> _Assignment_
Go over the data and keep only the lines that include "video".

(Data extracted from a collection)
*** Begin section ***

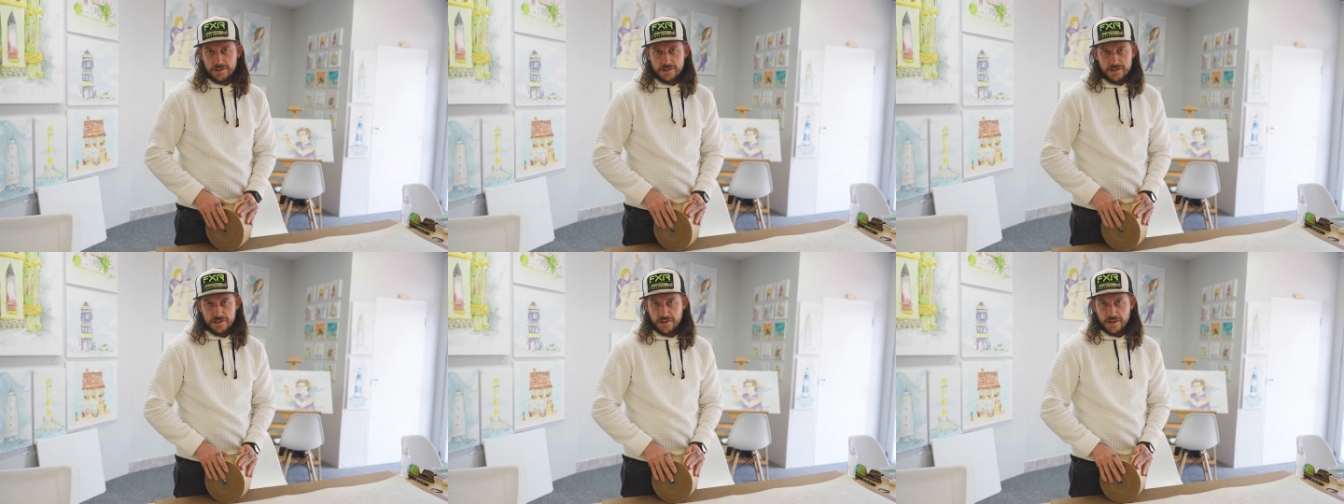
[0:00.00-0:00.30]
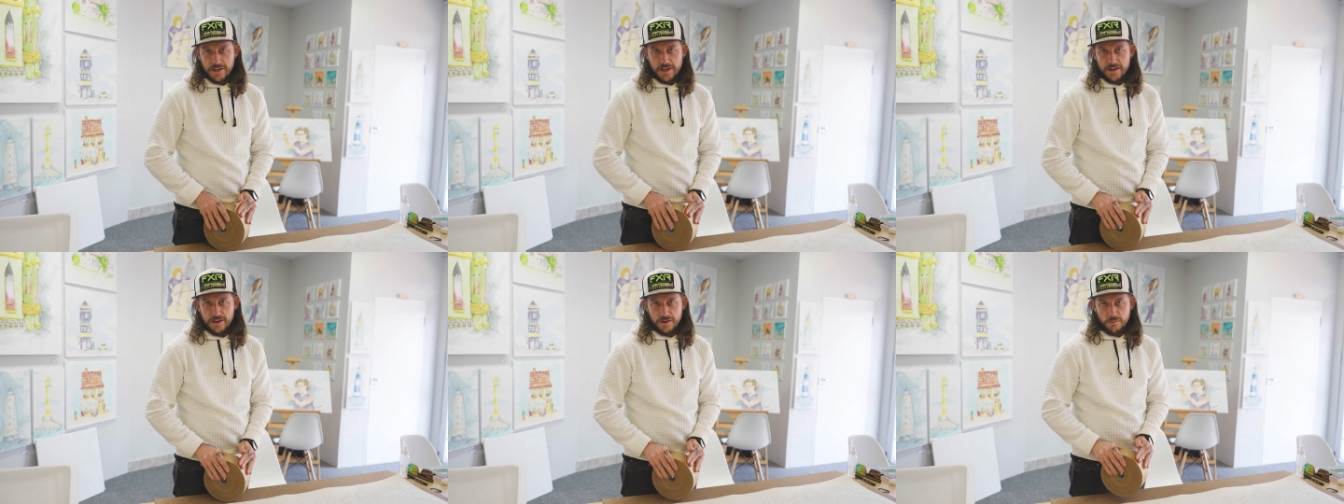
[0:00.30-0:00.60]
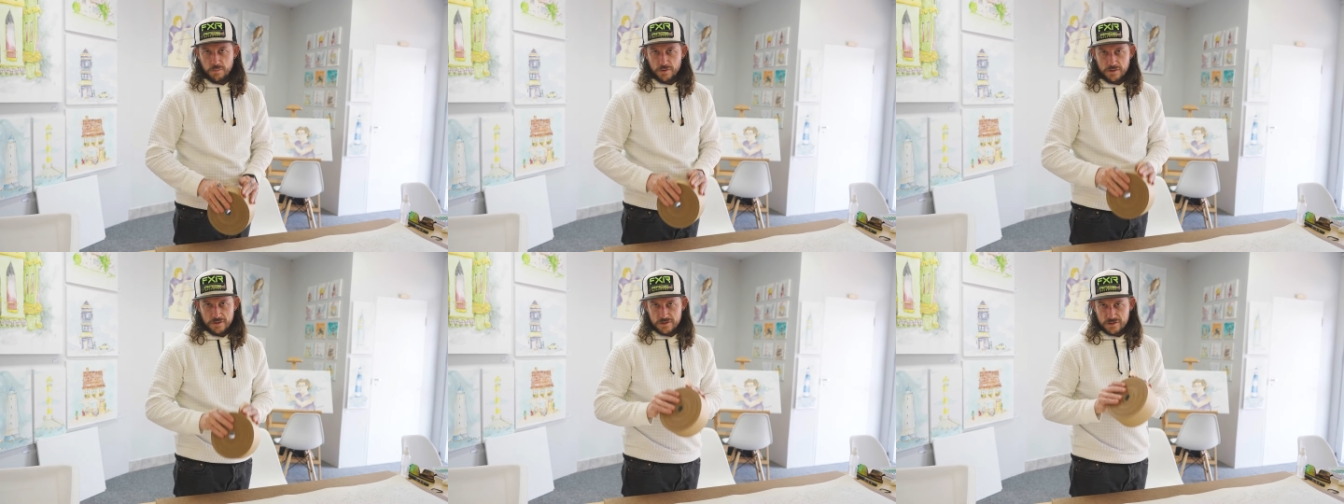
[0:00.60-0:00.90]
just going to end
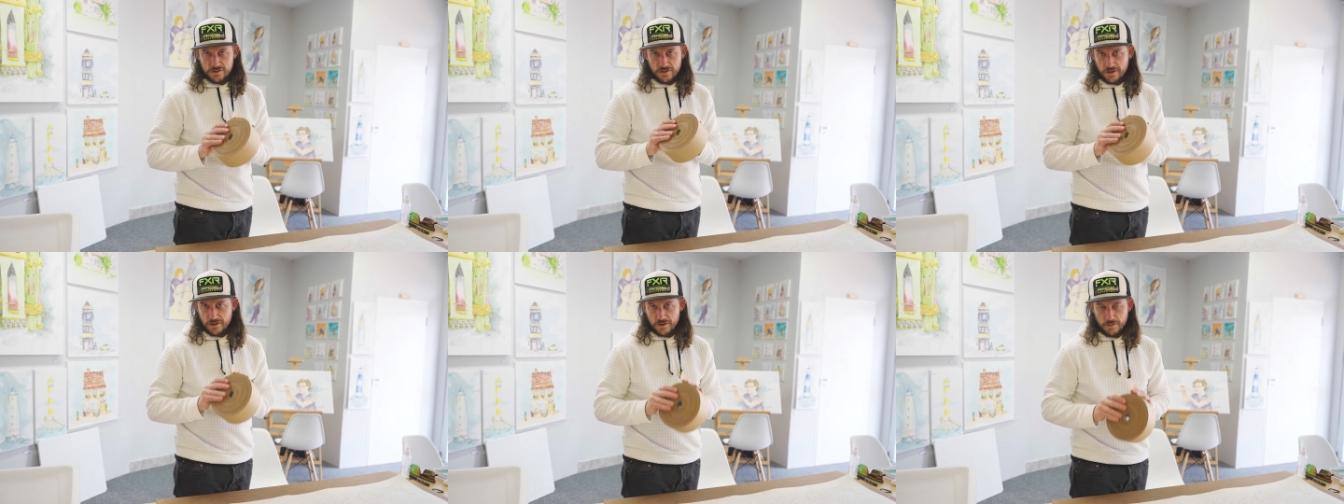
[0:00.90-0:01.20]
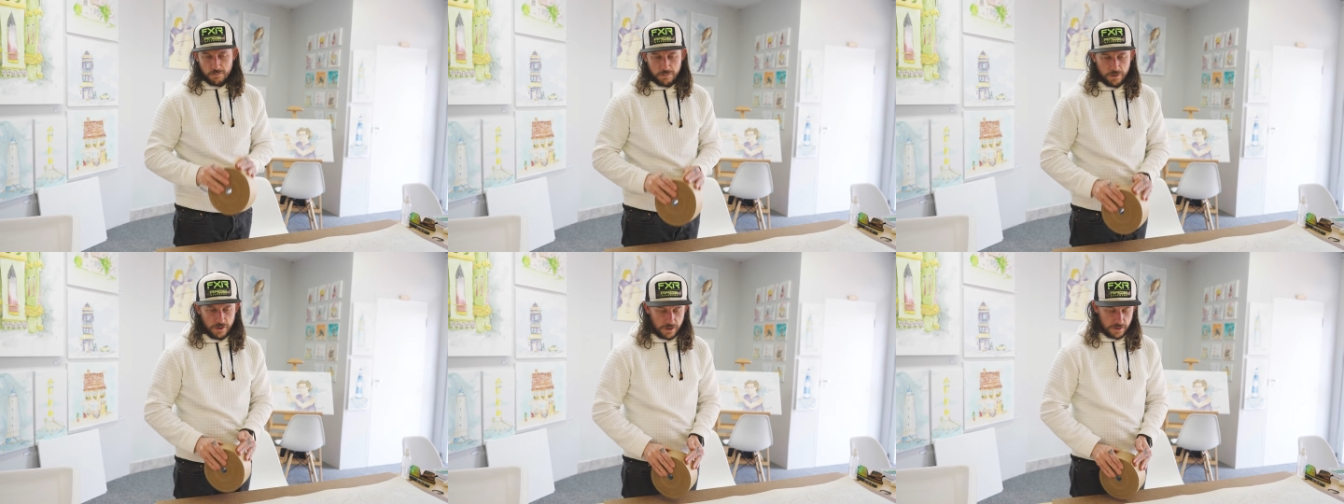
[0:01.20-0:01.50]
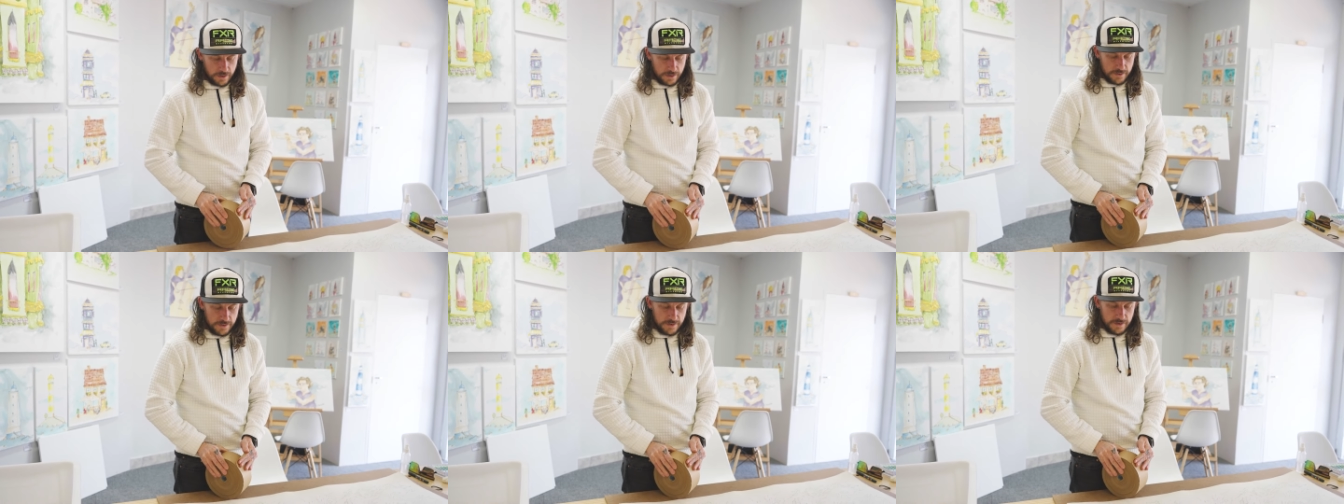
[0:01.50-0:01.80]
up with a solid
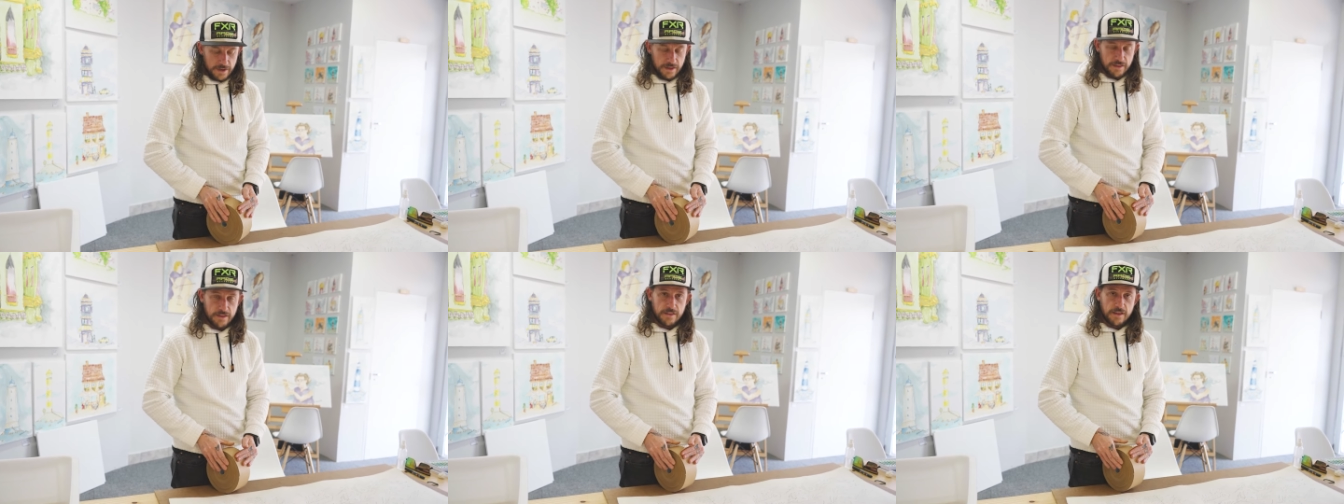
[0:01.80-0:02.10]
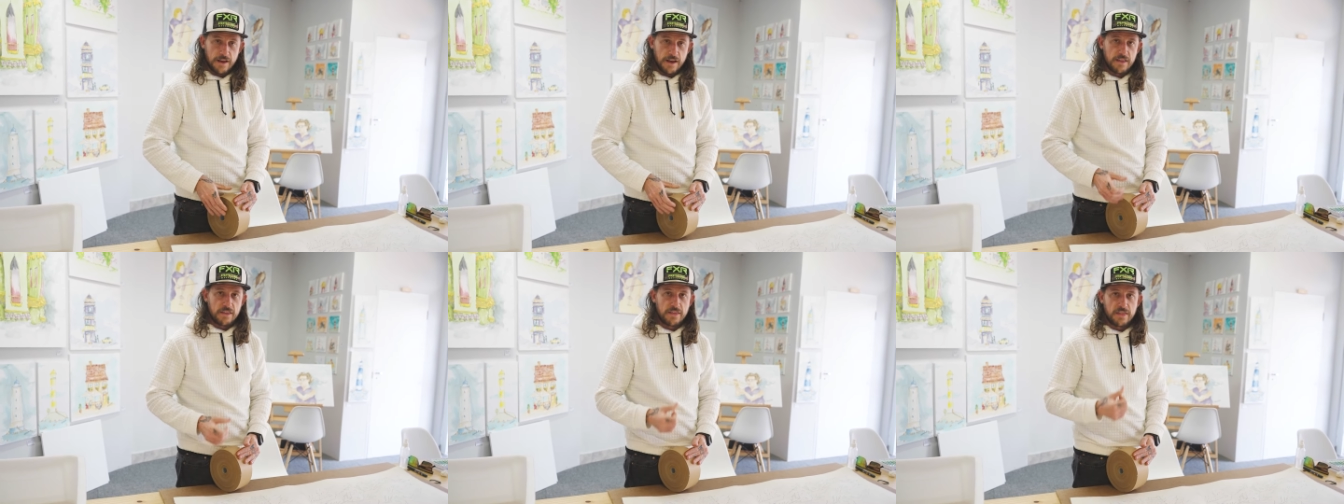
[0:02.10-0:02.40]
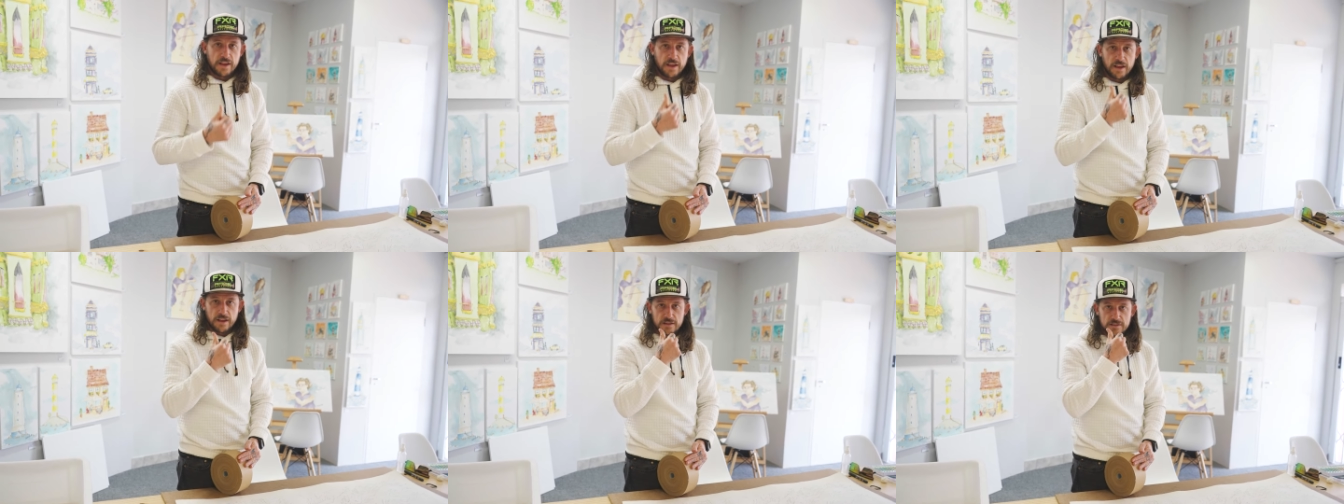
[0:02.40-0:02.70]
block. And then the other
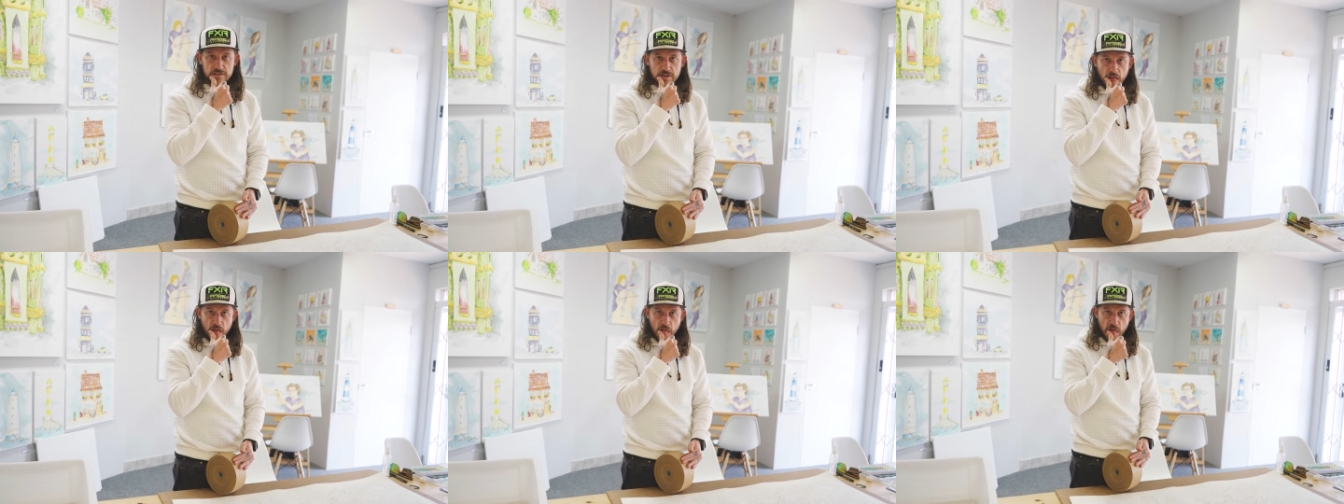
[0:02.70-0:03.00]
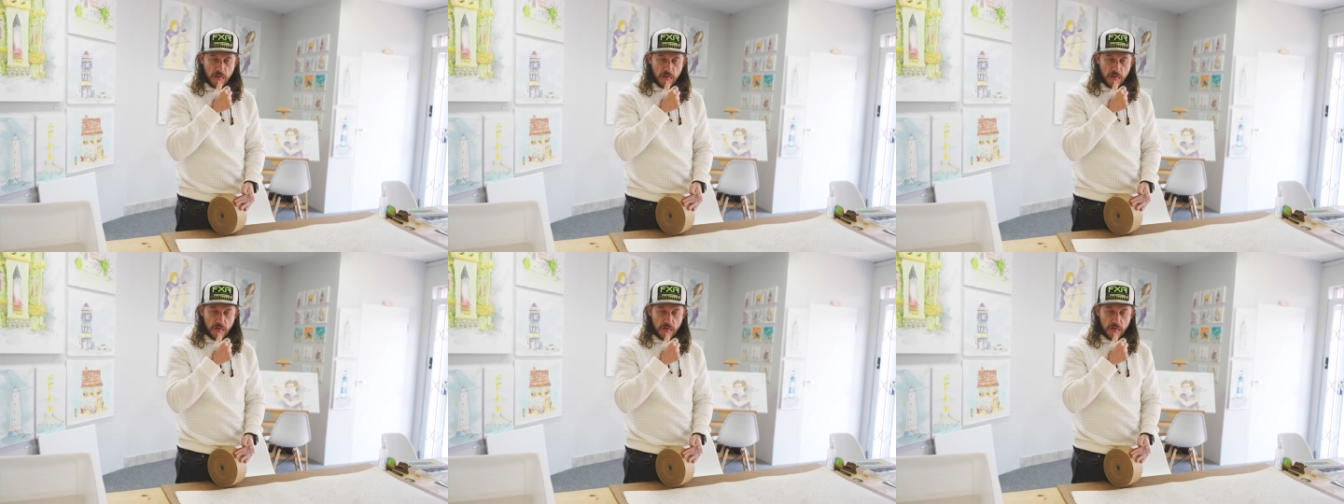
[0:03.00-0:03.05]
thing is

*** End section ***
*** Begin section ***

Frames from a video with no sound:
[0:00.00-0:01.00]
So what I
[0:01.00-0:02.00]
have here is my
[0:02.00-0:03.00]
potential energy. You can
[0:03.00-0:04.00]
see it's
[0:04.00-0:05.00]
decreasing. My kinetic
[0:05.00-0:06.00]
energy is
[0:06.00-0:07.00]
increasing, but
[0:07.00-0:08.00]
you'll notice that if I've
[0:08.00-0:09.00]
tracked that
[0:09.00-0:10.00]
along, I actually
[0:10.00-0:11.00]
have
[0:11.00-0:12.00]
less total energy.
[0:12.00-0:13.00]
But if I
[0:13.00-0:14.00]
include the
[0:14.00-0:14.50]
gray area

*** End section ***
*** Begin section ***

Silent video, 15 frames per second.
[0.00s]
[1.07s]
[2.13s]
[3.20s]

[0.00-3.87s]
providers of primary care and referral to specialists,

*** End section ***

> _Result of the exercise_
Frames from a video with no sound:
Silent video, 15 frames per second.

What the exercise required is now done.